The biggest trade of the 2024-25 NHL season came well before the March 7 deadline when the Colorado Avalanche, Carolina Hurricanes, and Chicago Blackhawks linked up for an all-time blockbuster.
The Avs sent star forward Mikko Rantanen to the Canes for Martin Necas, Jack Drury, and two draft picks. The Hawks also got involved by taking on some of Rantanen’s salary cap hit and dumping Taylor Hall in exchange for their own previously traded third-round pick.
With only nine goals and 24 points and a minus-15 rating over 46 games for the Hawks this season, Hall was much less of a rental asset than previously expected. General manager Kyle Davidson said after the trade that they weren’t interested in waiting around to get a better return for a player they knew they were going to move.
The Hurricanes are hosting the Hawks in Carolina on Thursday and Hall told Scott Powers of The Athletic that he was happy to get out of Chicago and move to a competitive team.
“My playing time in Chicago, for whatever reason, was not what I would have liked it to be,” Hall said. “So I was happy to be traded, and I was happy to come to a really good team that has a culture in place and a structure that I feel fits well with me.”
Hall’s time in Chicago didn’t go as planned, which has sort of been the overarching story of his career since being selected with the first-overall pick in the 2010 draft by the Edmonton Oilers. He’s now on his seventh NHL team and hasn’t been deeper than the second round of the playoffs.
The two-time Memorial Cup MVP was the face of Edmonton’s Oil Change in the early part of the decade. He was a bright spot on some very bad Oilers teams but Hall wound up getting jettisoned after the team found a new franchise player. Just one after after winning the Connor McDavid draft lottery, Hall was moved to the New Jersey Devils for Adam Larsson.
The best season of Hall’s career came with New Jersey in 2017-18 when he scored 93 points and edged out Nathan MacKinnon for the Hart Trophy. It was also the only one of Hall’s four seasons in New Jersey in which the Devils made the playoffs and they fell in the first round before he was eventually traded to Arizona.
When his contract expired, Hall wasn’t able to find a long-term deal in free agency, so he took a one-year, show-me pact with the Buffalo Sabres. Hall played just 37 games for a terrible Sabres team and was traded to the Boston Bruins, who re-signed him to a four-year, $24 million contract in the summer.

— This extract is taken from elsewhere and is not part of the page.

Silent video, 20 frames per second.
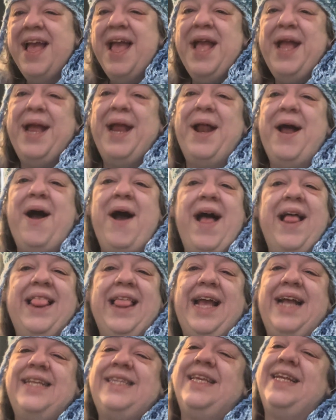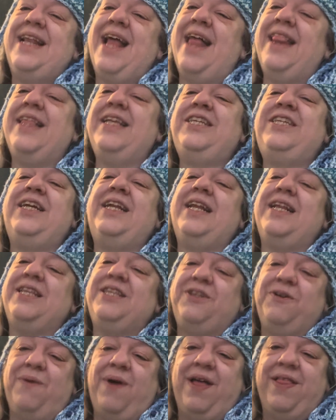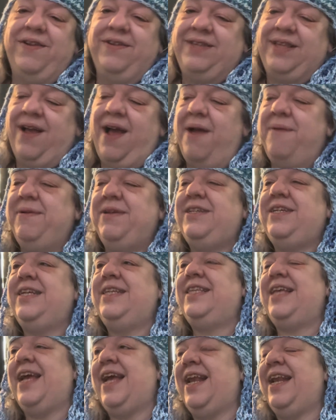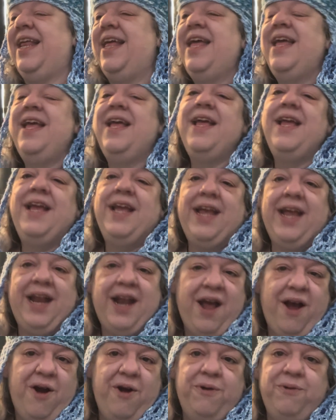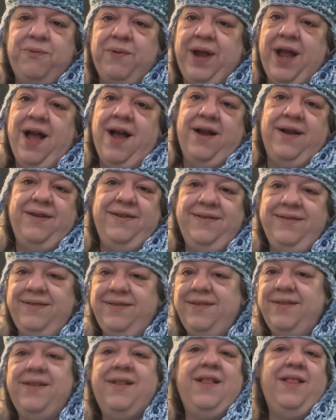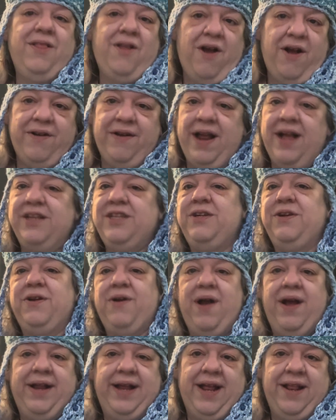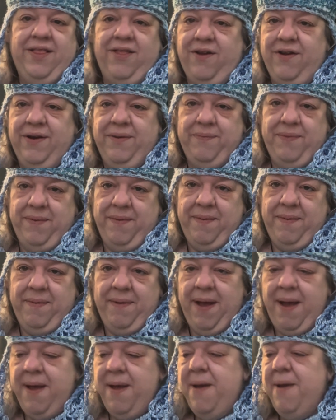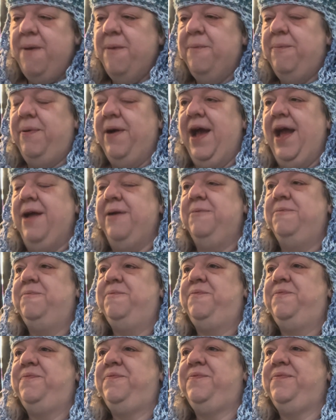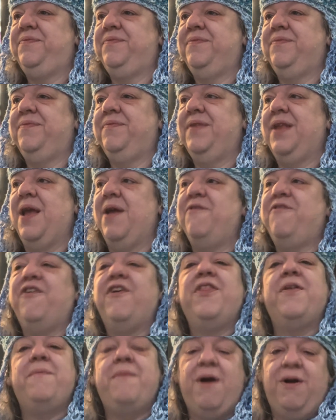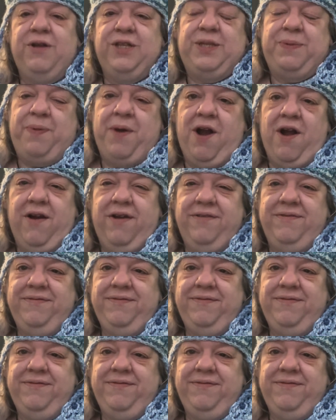like I said, not that she didn't do other stuff. I mean, she did, we hung laundry. I should go out and get laundry, blah, blah, blah. But for the most part,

Hall appeared to have finally found a home in Boston, ironically with the team who selected right behind the Oilers at second overall at the 2010 draft. He scored 61 points in his first full season with the Bruins in 2021-22 and declined to 36 points the following year.
The Bruins won the Presidents’ Trophy in 2022-23 with a record-setting 65-12-5 campaign but they were shocked in the first round of the playoffs by the eighth-seeded Florida Panthers. In the off-season, Boston moved Hall and Nick Foligno to Chicago in a cost-cutting move.
Now in his 15th season in the NHL, Hall has 275 goals and 722 points over 880 games played along with 29 points through 39 playoff games. Injuries have certainly taken a toll over the years and this year with Carolina might be the 33-year-old’s best opportunity to finally go on a deep playoff run.